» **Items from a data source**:
--------------------------------

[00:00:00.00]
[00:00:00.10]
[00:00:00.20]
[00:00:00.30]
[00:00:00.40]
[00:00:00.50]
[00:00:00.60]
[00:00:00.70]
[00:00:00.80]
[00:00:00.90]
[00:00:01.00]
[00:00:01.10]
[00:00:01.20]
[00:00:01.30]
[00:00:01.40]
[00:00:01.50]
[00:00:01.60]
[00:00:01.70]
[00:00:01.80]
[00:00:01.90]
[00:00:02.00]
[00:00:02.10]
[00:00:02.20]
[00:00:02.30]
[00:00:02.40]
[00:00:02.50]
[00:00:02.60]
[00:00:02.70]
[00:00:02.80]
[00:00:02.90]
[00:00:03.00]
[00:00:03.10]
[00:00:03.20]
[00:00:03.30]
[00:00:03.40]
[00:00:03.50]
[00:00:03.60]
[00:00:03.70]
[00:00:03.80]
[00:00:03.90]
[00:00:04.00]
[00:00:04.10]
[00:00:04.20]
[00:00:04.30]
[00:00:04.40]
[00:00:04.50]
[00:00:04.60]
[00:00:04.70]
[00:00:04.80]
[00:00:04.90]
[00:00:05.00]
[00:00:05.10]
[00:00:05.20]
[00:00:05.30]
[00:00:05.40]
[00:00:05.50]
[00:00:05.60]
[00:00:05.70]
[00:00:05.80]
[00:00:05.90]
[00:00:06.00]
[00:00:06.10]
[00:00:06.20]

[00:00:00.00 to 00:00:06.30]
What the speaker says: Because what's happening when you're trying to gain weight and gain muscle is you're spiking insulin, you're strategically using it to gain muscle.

--------------------------------

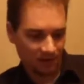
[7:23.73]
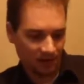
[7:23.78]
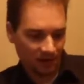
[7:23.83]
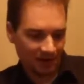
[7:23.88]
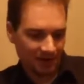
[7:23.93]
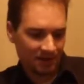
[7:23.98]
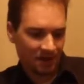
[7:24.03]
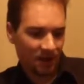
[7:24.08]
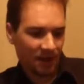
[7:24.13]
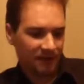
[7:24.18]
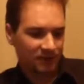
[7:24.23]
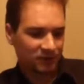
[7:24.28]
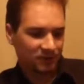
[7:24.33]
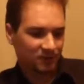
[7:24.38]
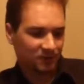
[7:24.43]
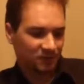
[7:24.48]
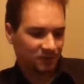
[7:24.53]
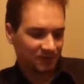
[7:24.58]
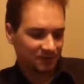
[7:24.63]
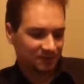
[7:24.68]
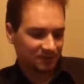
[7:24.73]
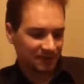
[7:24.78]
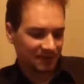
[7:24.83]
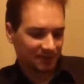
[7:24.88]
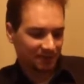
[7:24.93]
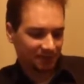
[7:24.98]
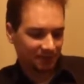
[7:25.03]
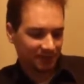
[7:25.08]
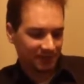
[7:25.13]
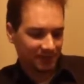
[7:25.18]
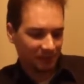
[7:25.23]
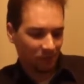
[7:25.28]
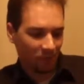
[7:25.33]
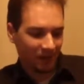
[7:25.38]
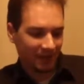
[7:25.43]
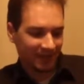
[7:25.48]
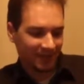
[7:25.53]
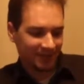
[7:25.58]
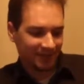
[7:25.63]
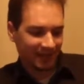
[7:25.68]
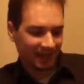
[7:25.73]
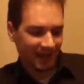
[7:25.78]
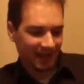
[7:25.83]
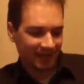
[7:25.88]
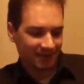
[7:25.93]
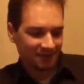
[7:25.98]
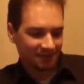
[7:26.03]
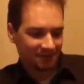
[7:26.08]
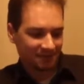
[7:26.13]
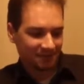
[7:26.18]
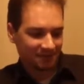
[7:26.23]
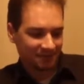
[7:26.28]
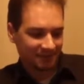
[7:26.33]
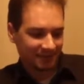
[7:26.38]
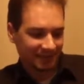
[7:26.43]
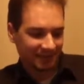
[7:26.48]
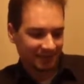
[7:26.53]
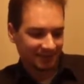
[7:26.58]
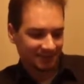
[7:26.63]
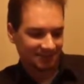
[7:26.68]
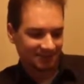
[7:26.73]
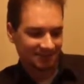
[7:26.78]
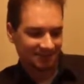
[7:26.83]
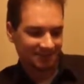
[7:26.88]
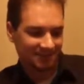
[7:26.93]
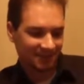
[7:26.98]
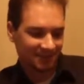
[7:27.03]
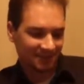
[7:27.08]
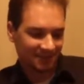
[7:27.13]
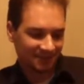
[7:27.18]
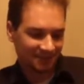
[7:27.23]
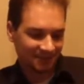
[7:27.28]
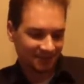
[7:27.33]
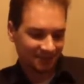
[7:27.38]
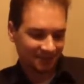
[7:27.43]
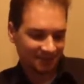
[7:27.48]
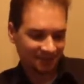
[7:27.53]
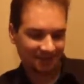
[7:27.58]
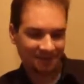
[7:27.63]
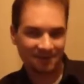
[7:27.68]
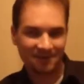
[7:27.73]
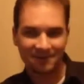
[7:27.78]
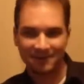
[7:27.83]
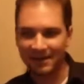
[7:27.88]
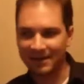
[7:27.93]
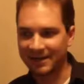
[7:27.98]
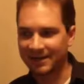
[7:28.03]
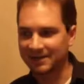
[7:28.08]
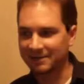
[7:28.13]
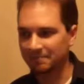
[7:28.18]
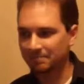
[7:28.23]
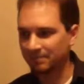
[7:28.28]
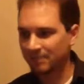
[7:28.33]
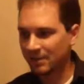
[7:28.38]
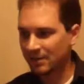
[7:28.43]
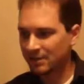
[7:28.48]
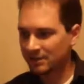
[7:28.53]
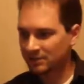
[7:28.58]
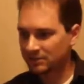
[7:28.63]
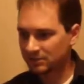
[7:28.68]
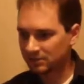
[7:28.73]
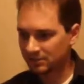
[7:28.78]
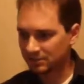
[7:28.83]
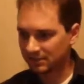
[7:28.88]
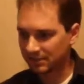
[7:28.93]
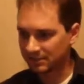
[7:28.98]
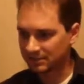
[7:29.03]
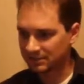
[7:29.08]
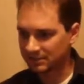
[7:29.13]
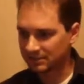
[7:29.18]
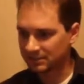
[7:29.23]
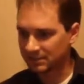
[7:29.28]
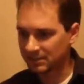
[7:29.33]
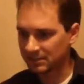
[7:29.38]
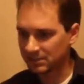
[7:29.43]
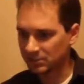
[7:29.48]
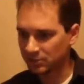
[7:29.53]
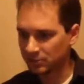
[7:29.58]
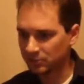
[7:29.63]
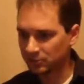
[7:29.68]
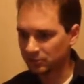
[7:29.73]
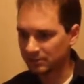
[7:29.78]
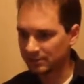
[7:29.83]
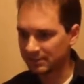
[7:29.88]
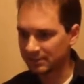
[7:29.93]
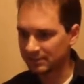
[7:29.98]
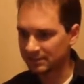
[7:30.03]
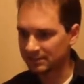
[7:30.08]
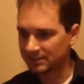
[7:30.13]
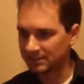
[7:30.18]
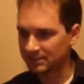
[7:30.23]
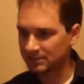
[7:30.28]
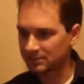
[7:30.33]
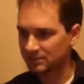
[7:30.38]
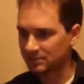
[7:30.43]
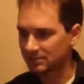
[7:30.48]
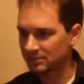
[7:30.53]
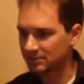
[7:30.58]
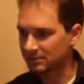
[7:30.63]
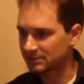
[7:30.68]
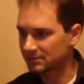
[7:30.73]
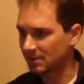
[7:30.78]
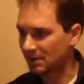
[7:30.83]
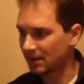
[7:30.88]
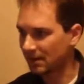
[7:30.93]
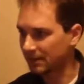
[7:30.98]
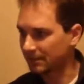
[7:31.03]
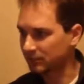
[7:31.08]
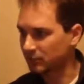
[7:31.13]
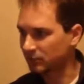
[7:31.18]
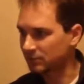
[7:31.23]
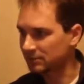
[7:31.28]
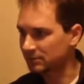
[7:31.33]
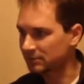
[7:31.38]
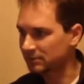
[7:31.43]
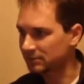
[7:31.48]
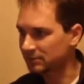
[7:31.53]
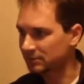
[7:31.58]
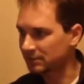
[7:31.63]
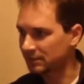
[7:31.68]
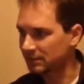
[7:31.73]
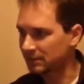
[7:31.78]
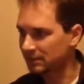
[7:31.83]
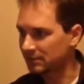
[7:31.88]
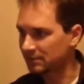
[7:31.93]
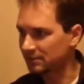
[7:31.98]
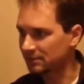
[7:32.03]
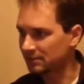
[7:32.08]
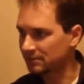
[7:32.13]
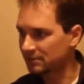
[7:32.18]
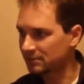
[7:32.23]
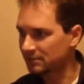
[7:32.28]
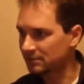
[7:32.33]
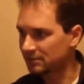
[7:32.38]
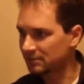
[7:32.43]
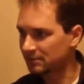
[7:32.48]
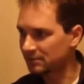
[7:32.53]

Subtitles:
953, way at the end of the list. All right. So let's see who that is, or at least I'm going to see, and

--------------------------------

» **Problem to solve**: Please give again the lines above between the line holding "[00:00:05.00]" and the line holding "What the speaker", inclusive, exactly as they are and with nothing added.

» **Answer for this exercise**:
[00:00:05.00]
[00:00:05.10]
[00:00:05.20]
[00:00:05.30]
[00:00:05.40]
[00:00:05.50]
[00:00:05.60]
[00:00:05.70]
[00:00:05.80]
[00:00:05.90]
[00:00:06.00]
[00:00:06.10]
[00:00:06.20]

[00:00:00.00 to 00:00:06.30]
What the speaker says: Because what's happening when you're trying to gain weight and gain muscle is you're spiking insulin, you're strategically using it to gain muscle.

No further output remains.